Me disculpé para ir al cuarto de baño, donde el espejo me pagó con un rostro preocupado y parecido al de mi difunto progenitor: una sombra de desconfianza antigua parecía asomar en la palidez y en las ojeras que delataban mi cansancio de una noche en vela. Era como si de golpe me hiciera consciente del tipo de sentimiento que había inspirado mi padre en toda la familia y con su muerte se descorriera un velo de apariencias que dejaba al descubierto rivalidades ocultas. Sólo yo parecía haber sido el destinatario de su cariño.
Al regresar a la mesa, cinco nuevas botellas de vino tinto eran inclinadas sobre las copas y pude escuchar un comentario que tuvo como colofón el silencio de todos cuando tomé asiento:
-Lo peor no era su cojera física, sino su cojera moral.
No comí más.
La borrachera se me antojaba la única salvaguardia ante lo que parecía un sentimiento general incomprensible para mí, así que me serví más vino.
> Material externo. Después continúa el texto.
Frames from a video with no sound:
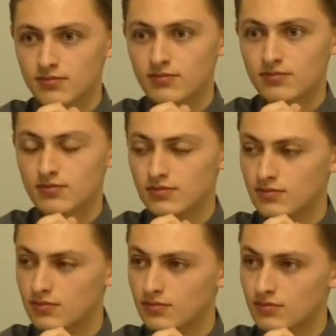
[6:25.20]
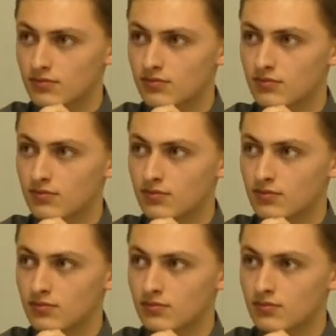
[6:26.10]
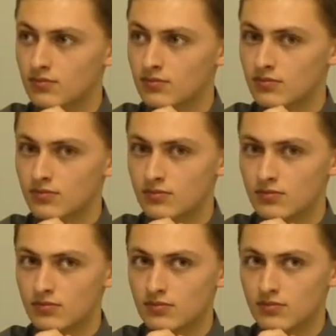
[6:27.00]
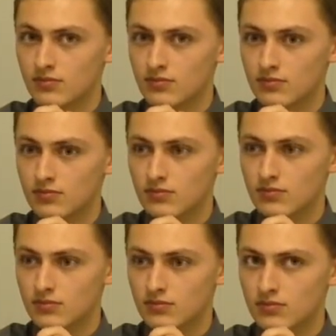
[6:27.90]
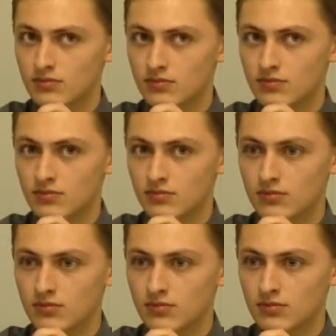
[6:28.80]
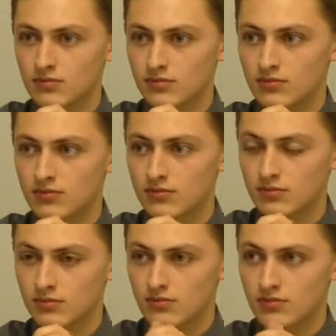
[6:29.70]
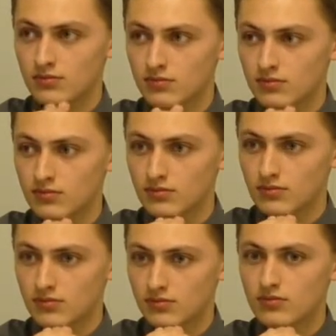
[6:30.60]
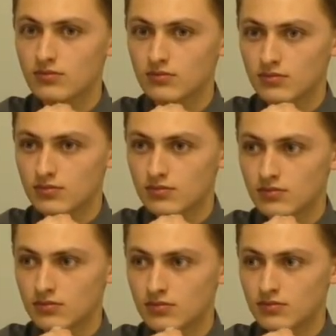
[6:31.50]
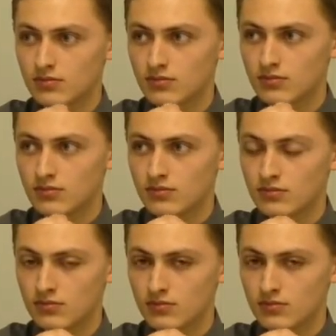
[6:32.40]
The person shown says nothing.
Ajenos a mi silencio, mis familiares comían con aparente fruición y los chistes sobrevolaban la mesa de un extremo a otro, como mariposas atolondradas que fueran de boca en boca y que, al llegar a mis oídos, se transformaran en avispas agresivas. Una soga áspera parecía apretar mi garganta, y yo quería llorar, pero me contuve y mis párpados y labios temblaron.
La prima Conchita provocó el jolgorio más estrepitoso cuando gritó con el inconfundible deje rural de mi padre: "No muerdas la mano de quien te da de comer". No recordaba haber visto a mi tío Manuel tan congestionado de puro contento y debo reconocer que sentí gran regocijo cuando de pronto dejó de reír porque se atragantaba. Fue el único momento en que el alboroto cesó: varios comensales se incorporaron para darle palmadas en la espalda hasta que por fin expulsó el hueso de la aceituna. Las risas volvieron a llenar de ruido el restaurante. Golpeé la mesa con el puño y, tras un conato de silencio, todos me imitaron con carcajadas aún mayores. Era un gesto de autoridad muy propio de mi padre, pero ellos lo reproducían con una intención burlesca muy distante de mi genuina indignación.
Pagué la cuenta de una comida que habría sido infinitamente más barata si mis familiares no hubieran pedido tanto champan en la interminable sobremesa.
En cuanto salimos del restaurante, me despedí de ellos más aturdido que borracho. Había escampado y el sol golpeaba como otro enemigo más. Me fui calle arriba, y mis familiares, en la dirección opuesta.
-Confío en que los gusanos no lo echen de la tumba -escuché que decía mi tío Alberto, mientras se alejaban.
Ja, ja, ja
Y las risotadas se perdieron calle abajo.